Your objective
All of the data must be written out verbatim, with pictures excluded.

==== Records for this exercise ====

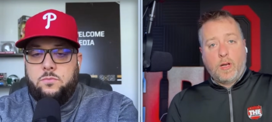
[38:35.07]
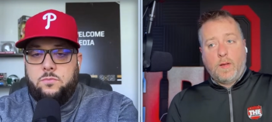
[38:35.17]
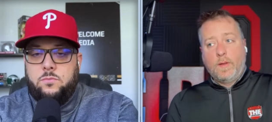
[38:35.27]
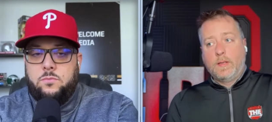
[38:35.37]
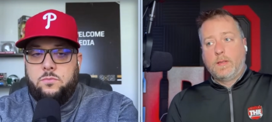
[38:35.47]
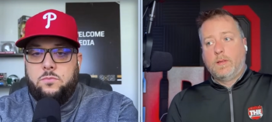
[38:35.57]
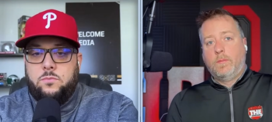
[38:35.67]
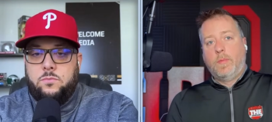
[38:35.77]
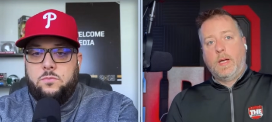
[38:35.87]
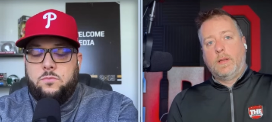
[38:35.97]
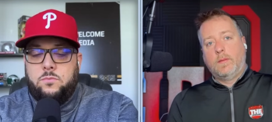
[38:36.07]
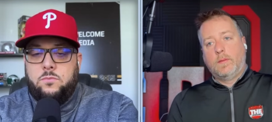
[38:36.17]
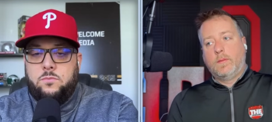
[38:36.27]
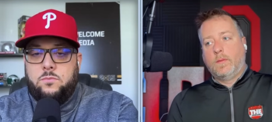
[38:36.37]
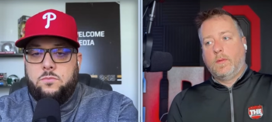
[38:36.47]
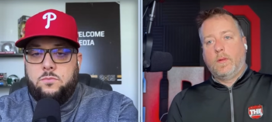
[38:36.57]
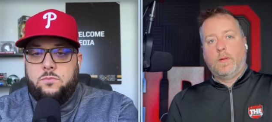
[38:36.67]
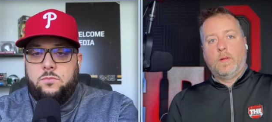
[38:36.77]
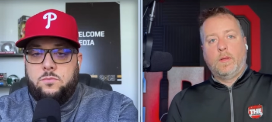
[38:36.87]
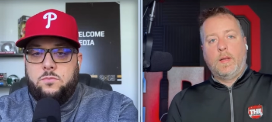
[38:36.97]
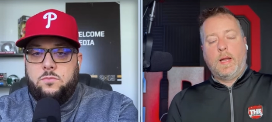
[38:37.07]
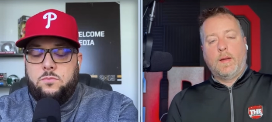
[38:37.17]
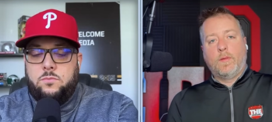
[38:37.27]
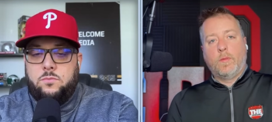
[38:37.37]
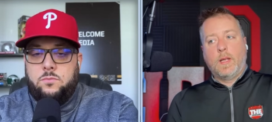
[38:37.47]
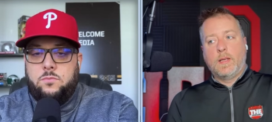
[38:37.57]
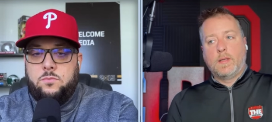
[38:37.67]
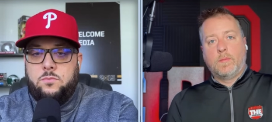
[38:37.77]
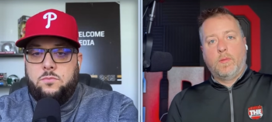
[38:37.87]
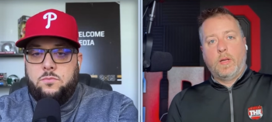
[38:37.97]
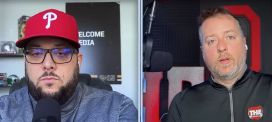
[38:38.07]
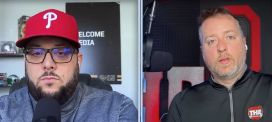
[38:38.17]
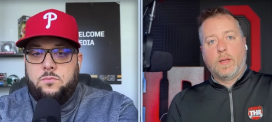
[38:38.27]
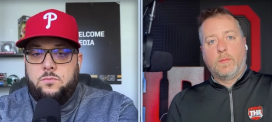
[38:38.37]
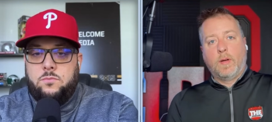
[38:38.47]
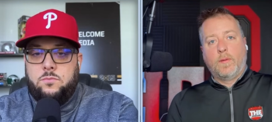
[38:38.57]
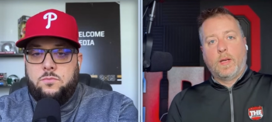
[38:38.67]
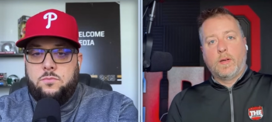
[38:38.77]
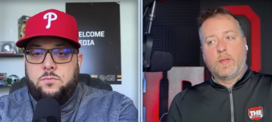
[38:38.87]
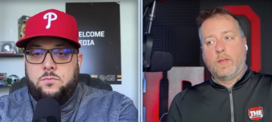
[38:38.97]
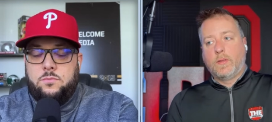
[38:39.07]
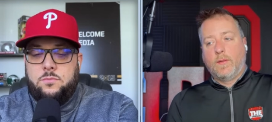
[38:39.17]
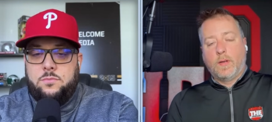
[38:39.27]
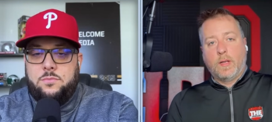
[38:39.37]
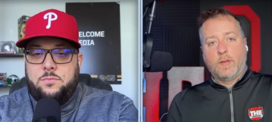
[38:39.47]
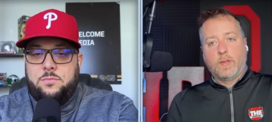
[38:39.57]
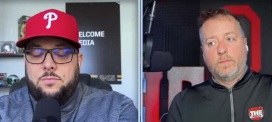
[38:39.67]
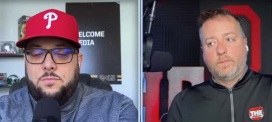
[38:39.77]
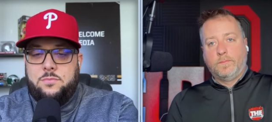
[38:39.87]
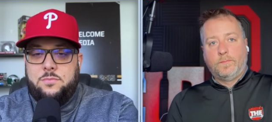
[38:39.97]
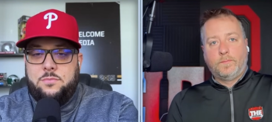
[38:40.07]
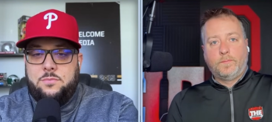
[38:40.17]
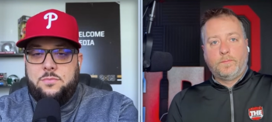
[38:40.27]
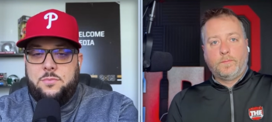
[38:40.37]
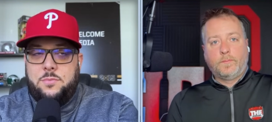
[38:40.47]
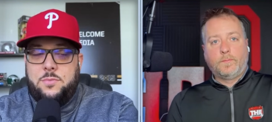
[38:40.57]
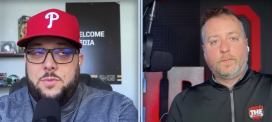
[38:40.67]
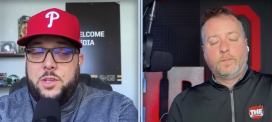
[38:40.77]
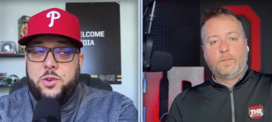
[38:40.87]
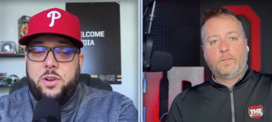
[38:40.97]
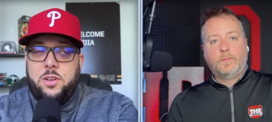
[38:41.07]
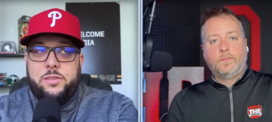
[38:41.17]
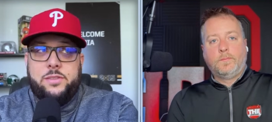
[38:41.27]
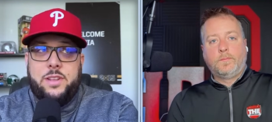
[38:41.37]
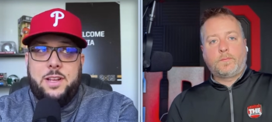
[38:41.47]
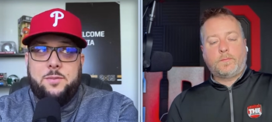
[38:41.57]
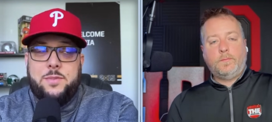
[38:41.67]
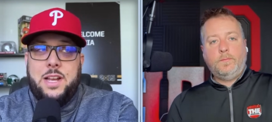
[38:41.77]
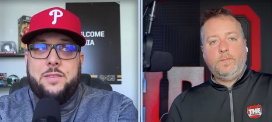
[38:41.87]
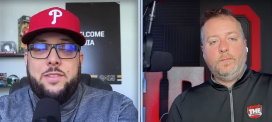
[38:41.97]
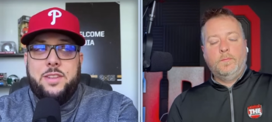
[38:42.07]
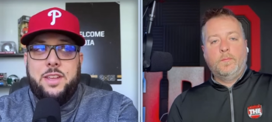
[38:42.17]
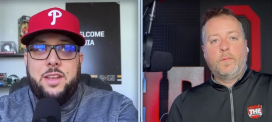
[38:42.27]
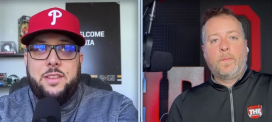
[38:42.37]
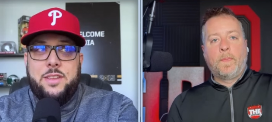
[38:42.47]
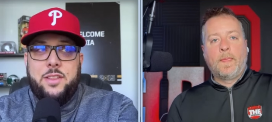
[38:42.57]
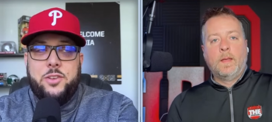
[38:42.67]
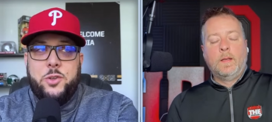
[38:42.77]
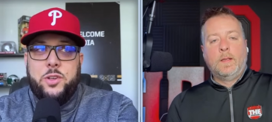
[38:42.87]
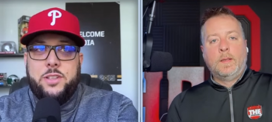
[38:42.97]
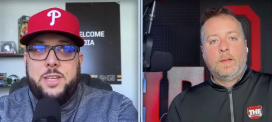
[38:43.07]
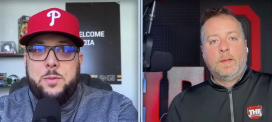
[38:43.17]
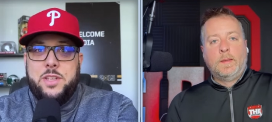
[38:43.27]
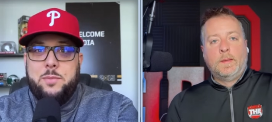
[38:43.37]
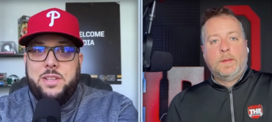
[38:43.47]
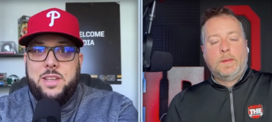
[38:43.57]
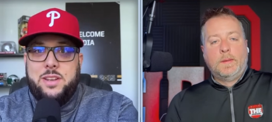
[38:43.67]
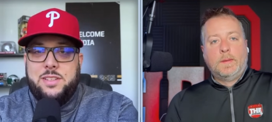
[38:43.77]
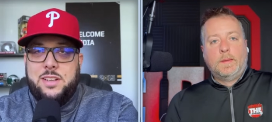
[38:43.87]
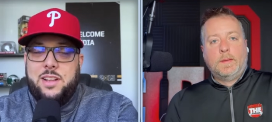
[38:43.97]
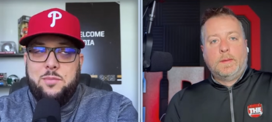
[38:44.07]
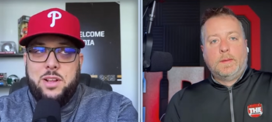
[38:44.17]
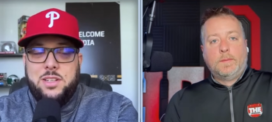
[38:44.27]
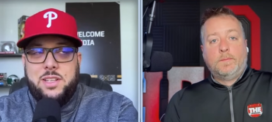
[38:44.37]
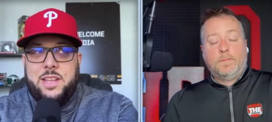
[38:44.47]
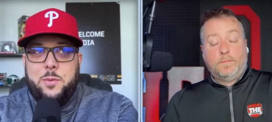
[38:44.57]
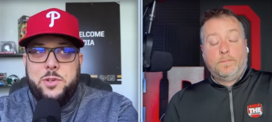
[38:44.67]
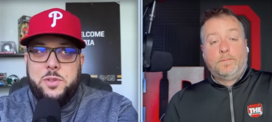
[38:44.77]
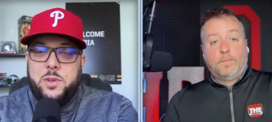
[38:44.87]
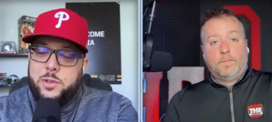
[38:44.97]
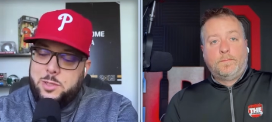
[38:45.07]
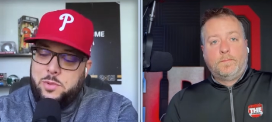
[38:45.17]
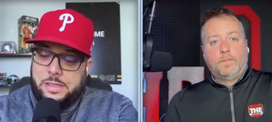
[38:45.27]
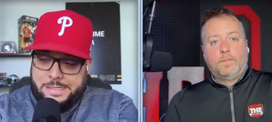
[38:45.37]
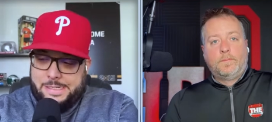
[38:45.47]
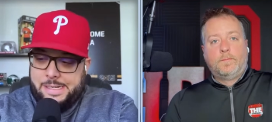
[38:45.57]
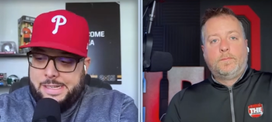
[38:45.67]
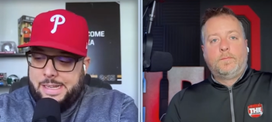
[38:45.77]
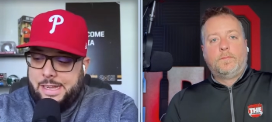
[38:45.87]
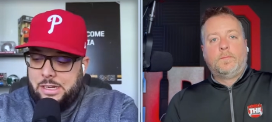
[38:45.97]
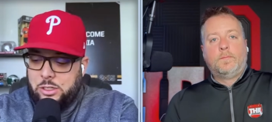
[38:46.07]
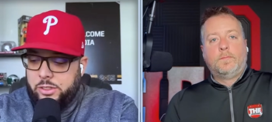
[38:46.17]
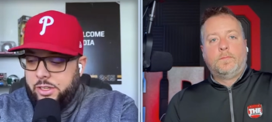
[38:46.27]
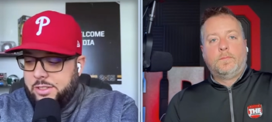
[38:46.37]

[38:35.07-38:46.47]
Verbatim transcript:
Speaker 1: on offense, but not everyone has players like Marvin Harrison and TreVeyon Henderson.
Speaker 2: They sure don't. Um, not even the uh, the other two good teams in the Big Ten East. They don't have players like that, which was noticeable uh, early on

====

Solved exercise
[38:35.07]
[38:35.17]
[38:35.27]
[38:35.37]
[38:35.47]
[38:35.57]
[38:35.67]
[38:35.77]
[38:35.87]
[38:35.97]
[38:36.07]
[38:36.17]
[38:36.27]
[38:36.37]
[38:36.47]
[38:36.57]
[38:36.67]
[38:36.77]
[38:36.87]
[38:36.97]
[38:37.07]
[38:37.17]
[38:37.27]
[38:37.37]
[38:37.47]
[38:37.57]
[38:37.67]
[38:37.77]
[38:37.87]
[38:37.97]
[38:38.07]
[38:38.17]
[38:38.27]
[38:38.37]
[38:38.47]
[38:38.57]
[38:38.67]
[38:38.77]
[38:38.87]
[38:38.97]
[38:39.07]
[38:39.17]
[38:39.27]
[38:39.37]
[38:39.47]
[38:39.57]
[38:39.67]
[38:39.77]
[38:39.87]
[38:39.97]
[38:40.07]
[38:40.17]
[38:40.27]
[38:40.37]
[38:40.47]
[38:40.57]
[38:40.67]
[38:40.77]
[38:40.87]
[38:40.97]
[38:41.07]
[38:41.17]
[38:41.27]
[38:41.37]
[38:41.47]
[38:41.57]
[38:41.67]
[38:41.77]
[38:41.87]
[38:41.97]
[38:42.07]
[38:42.17]
[38:42.27]
[38:42.37]
[38:42.47]
[38:42.57]
[38:42.67]
[38:42.77]
[38:42.87]
[38:42.97]
[38:43.07]
[38:43.17]
[38:43.27]
[38:43.37]
[38:43.47]
[38:43.57]
[38:43.67]
[38:43.77]
[38:43.87]
[38:43.97]
[38:44.07]
[38:44.17]
[38:44.27]
[38:44.37]
[38:44.47]
[38:44.57]
[38:44.67]
[38:44.77]
[38:44.87]
[38:44.97]
[38:45.07]
[38:45.17]
[38:45.27]
[38:45.37]
[38:45.47]
[38:45.57]
[38:45.67]
[38:45.77]
[38:45.87]
[38:45.97]
[38:46.07]
[38:46.17]
[38:46.27]
[38:46.37]

[38:35.07-38:46.47]
Verbatim transcript:
Speaker 1: on offense, but not everyone has players like Marvin Harrison and TreVeyon Henderson.
Speaker 2: They sure don't. Um, not even the uh, the other two good teams in the Big Ten East. They don't have players like that, which was noticeable uh, early on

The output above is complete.